**What to produce**
Set down exactly, from the records below, the line with "[0:04.00-0:05.00]" through the line with "[0:14.00-0:15.00]", and nothing else.

**Input data**
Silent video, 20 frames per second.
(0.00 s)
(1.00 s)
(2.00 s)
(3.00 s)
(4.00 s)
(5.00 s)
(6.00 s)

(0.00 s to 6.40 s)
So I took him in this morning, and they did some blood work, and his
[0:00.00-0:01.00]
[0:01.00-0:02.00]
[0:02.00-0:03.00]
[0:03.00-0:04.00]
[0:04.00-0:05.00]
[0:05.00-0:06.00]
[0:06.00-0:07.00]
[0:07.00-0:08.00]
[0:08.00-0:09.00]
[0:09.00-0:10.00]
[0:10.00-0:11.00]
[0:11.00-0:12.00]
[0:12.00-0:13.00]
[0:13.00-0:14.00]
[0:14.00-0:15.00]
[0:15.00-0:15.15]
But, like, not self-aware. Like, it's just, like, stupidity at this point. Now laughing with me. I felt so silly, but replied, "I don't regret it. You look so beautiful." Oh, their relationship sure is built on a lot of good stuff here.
==
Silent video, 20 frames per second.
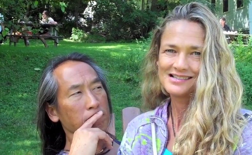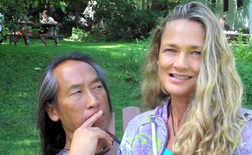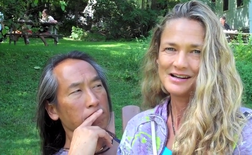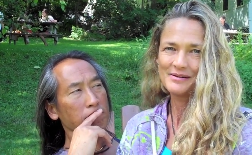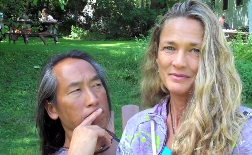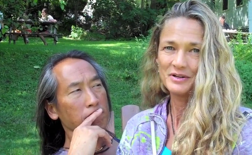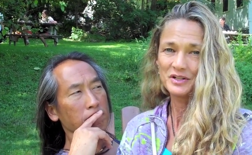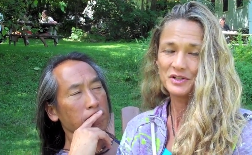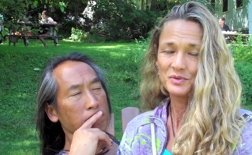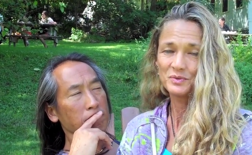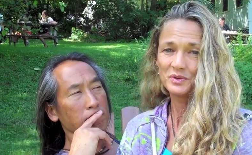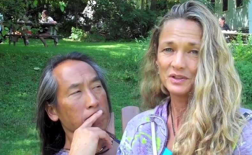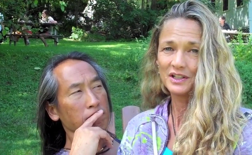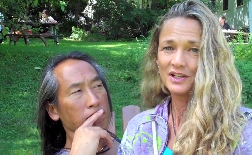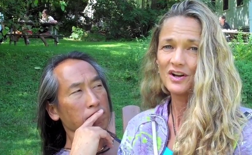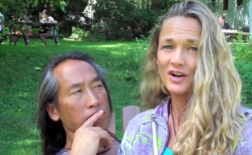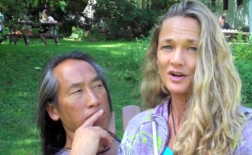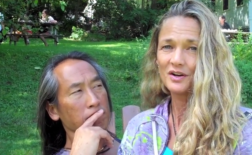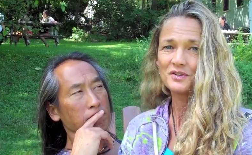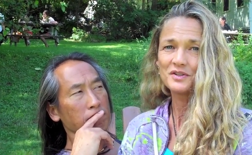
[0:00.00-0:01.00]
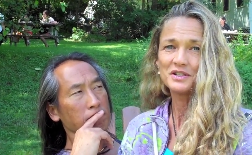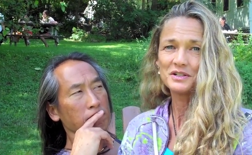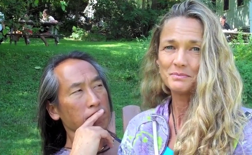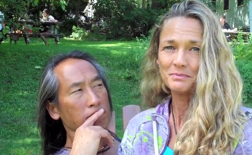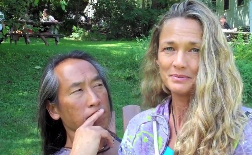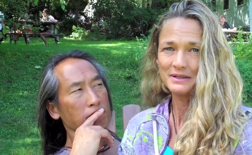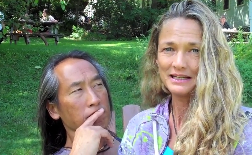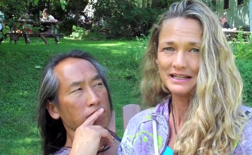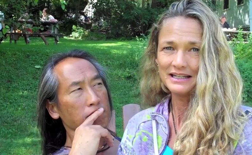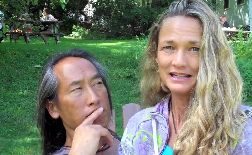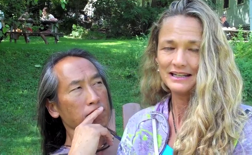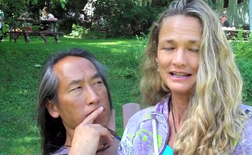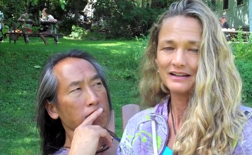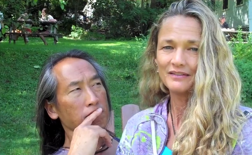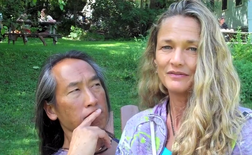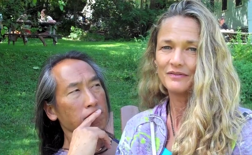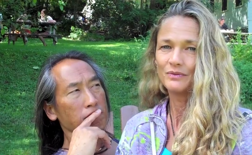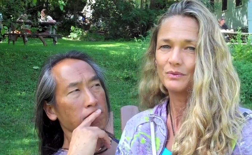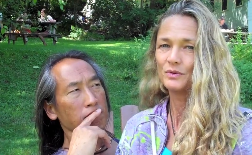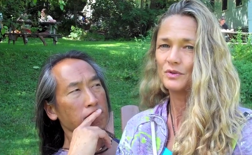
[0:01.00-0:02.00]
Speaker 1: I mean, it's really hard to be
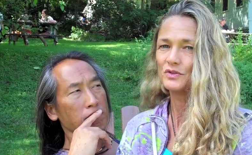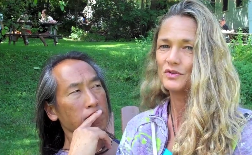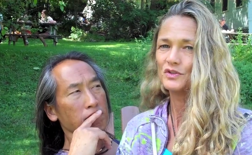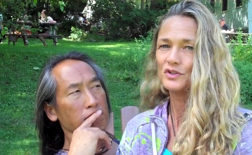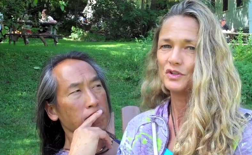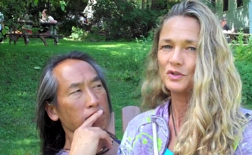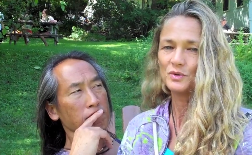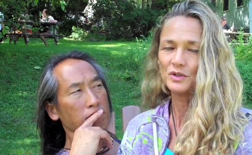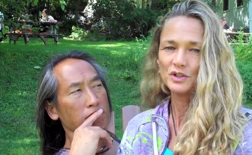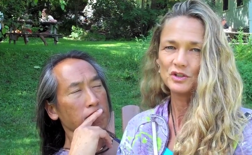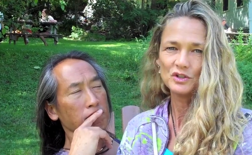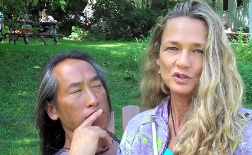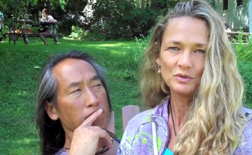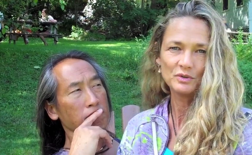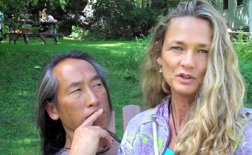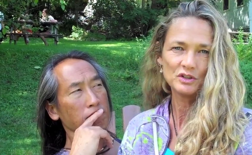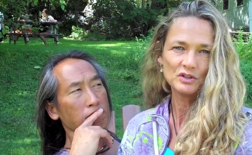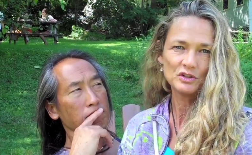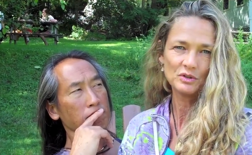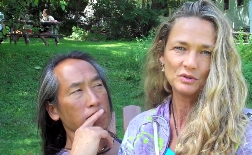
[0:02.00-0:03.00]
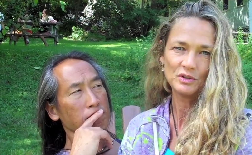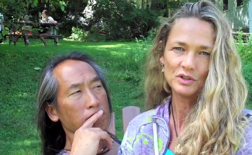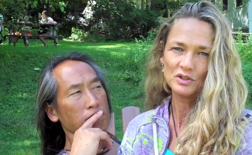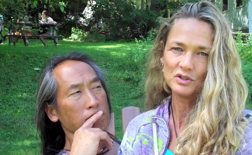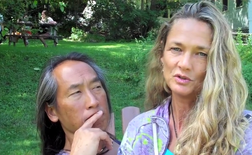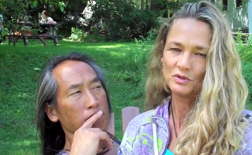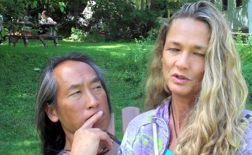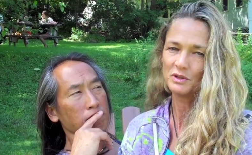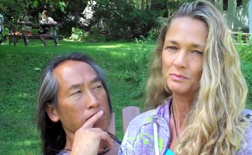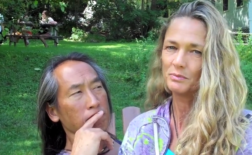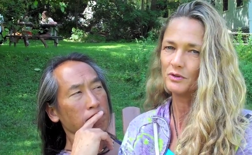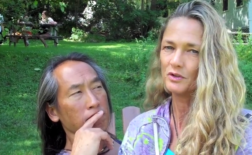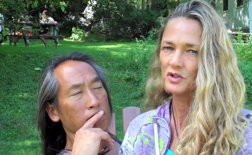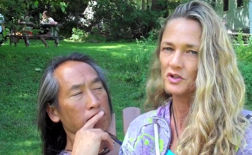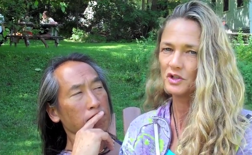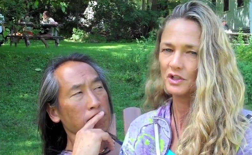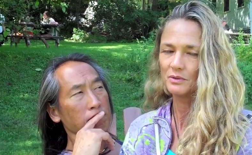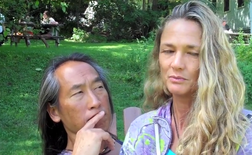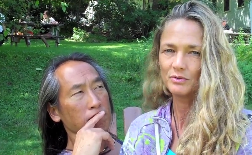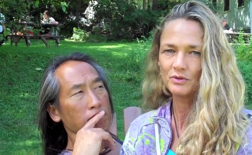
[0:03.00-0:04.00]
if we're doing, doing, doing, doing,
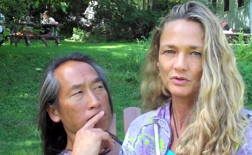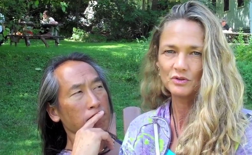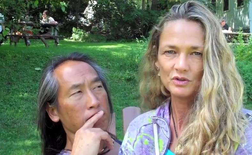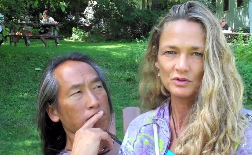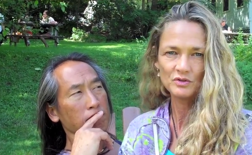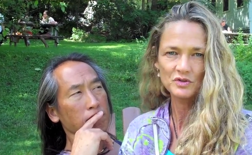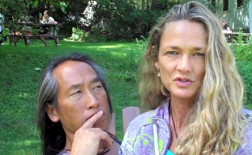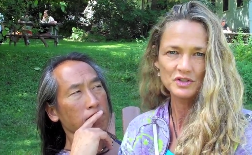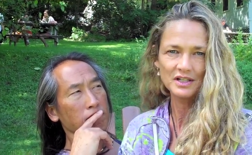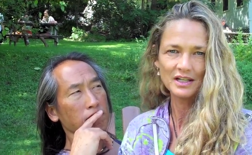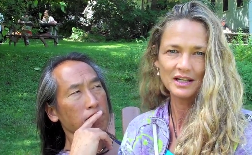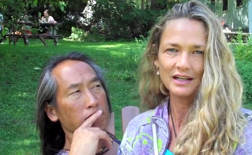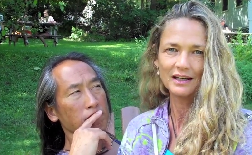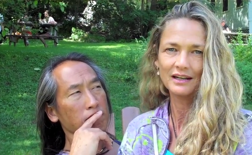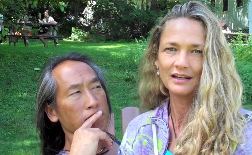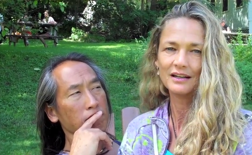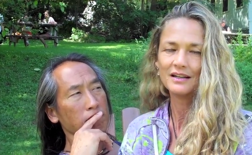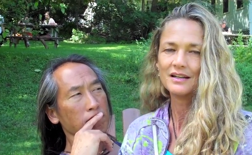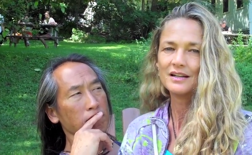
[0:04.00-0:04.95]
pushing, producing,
==
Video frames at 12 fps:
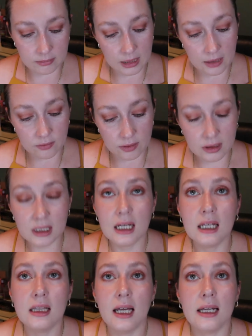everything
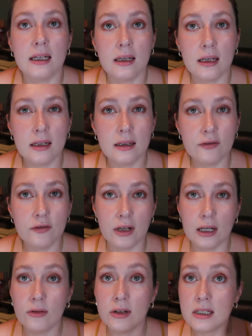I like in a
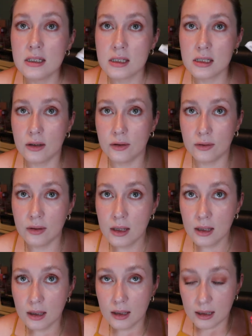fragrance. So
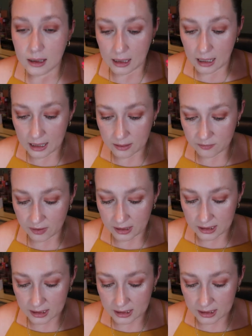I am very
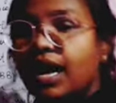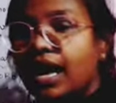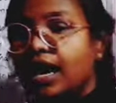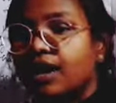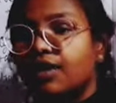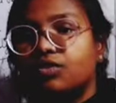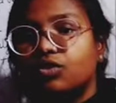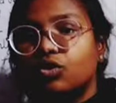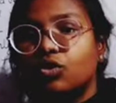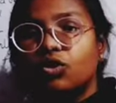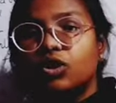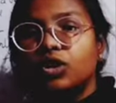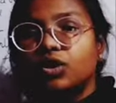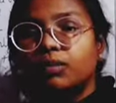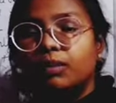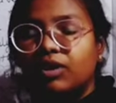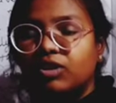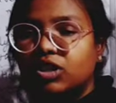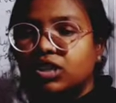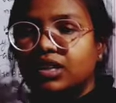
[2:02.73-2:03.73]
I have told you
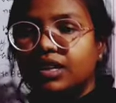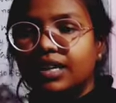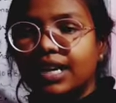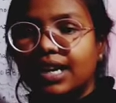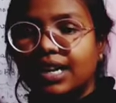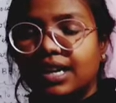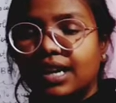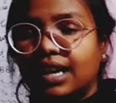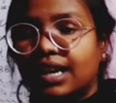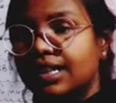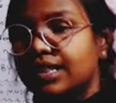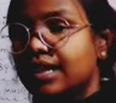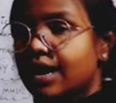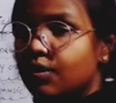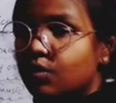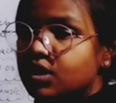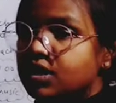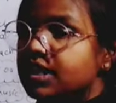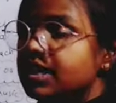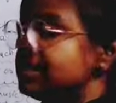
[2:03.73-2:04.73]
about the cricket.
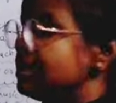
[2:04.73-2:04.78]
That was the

**Solution to the exercise**
[0:04.00-0:05.00]
[0:05.00-0:06.00]
[0:06.00-0:07.00]
[0:07.00-0:08.00]
[0:08.00-0:09.00]
[0:09.00-0:10.00]
[0:10.00-0:11.00]
[0:11.00-0:12.00]
[0:12.00-0:13.00]
[0:13.00-0:14.00]
[0:14.00-0:15.00]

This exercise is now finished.